L’éléphant dans la pièce

Alors que les administrateurs focalisent sur des taux de rétention et de réussite, que les aides pédagogiques de tout acabit chantent le refrain consistant à faire de l’espace que vous fréquentez un lieu sécuritaire et inclusif, peu, semble-t-il, s’intéressent encore à l’éléphant dans la pièce, à savoir que la relation que vous entretenez avec la patente dans votre poche est fort possiblement l’obstacle le plus significatif à la réussite scolaire et à l’intégration sociale. La cyberdépendance ne s’est pas volatilisée lorsqu’elle s’est généralisée au sein de la population, elle est devenue un problème qui nous afflige tous, tout simplement.

Il y a quelques décennies, les salles de classe et les cafétérias étaient bondées de fumeurs dépendants des substances addictives concoctées par les entreprises de tabac. Durant des décennies, des gens se sont empoisonnés, eux-mêmes et les autres tout autour d’eux, afin de s’offrir l’effet grisant d’une cigarette. Fumer était si profondément ancré dans la norme sociale qu’aucun ne sourcillait à la vue de l’épais nuage de fumée que chacun était condamné à respirer. Tant qu’elles ne sont contestées, les idéologies et les normes ont ceci de particulier : elles sont invisibles.

La formation générale que l’on offre au collégial prend racine dans le socle humaniste.

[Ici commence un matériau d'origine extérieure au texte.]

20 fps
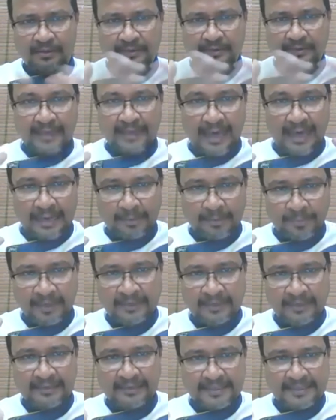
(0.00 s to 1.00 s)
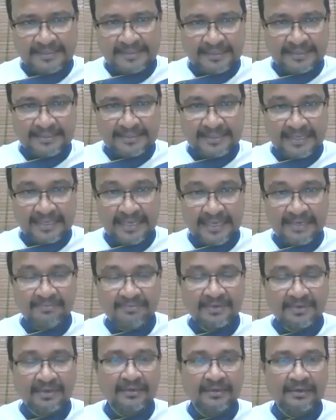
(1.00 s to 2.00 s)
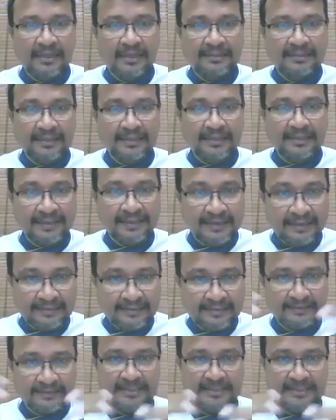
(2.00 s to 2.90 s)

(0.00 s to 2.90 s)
the air penetration is even and the heat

On compte, au nombre des vertus que l’on voudrait développer, celles de la tolérance, de l’ouverture à l’autre et une certaine sollicitude que l’on devrait savoir manifester pour son prochain.

Ce sont de telles valeurs, fondamentales au bon fonctionnement psychosocial d’une personne et de sa collectivité, qui sont désormais en danger. Si l’on doit apprendre, lors de notre passage au cégep, à être humain, il importe plus que jamais, dans cette nouvelle ère, de bien définir et défendre cette vision afin de la distinguer du post-humain à l’intelligence hybride vers lequel des idéologies technolibérales ou transhumanistes voudraient nous mener.

Parce que l’inattention que l’on porte à l’autre est au moins aussi importante que l’attention qu’on lui porte, il faut prendre conscience que l’attrait du numérique contribue à une érosion de la santé mentale ainsi qu’à une diminution des possibilités d’émancipation de tout un chacun.

Cette session, chers élèves, levez les yeux et gardez la tête haute, vous contribuerez ainsi à la sauvegarde des fondations de votre grande et noble institution.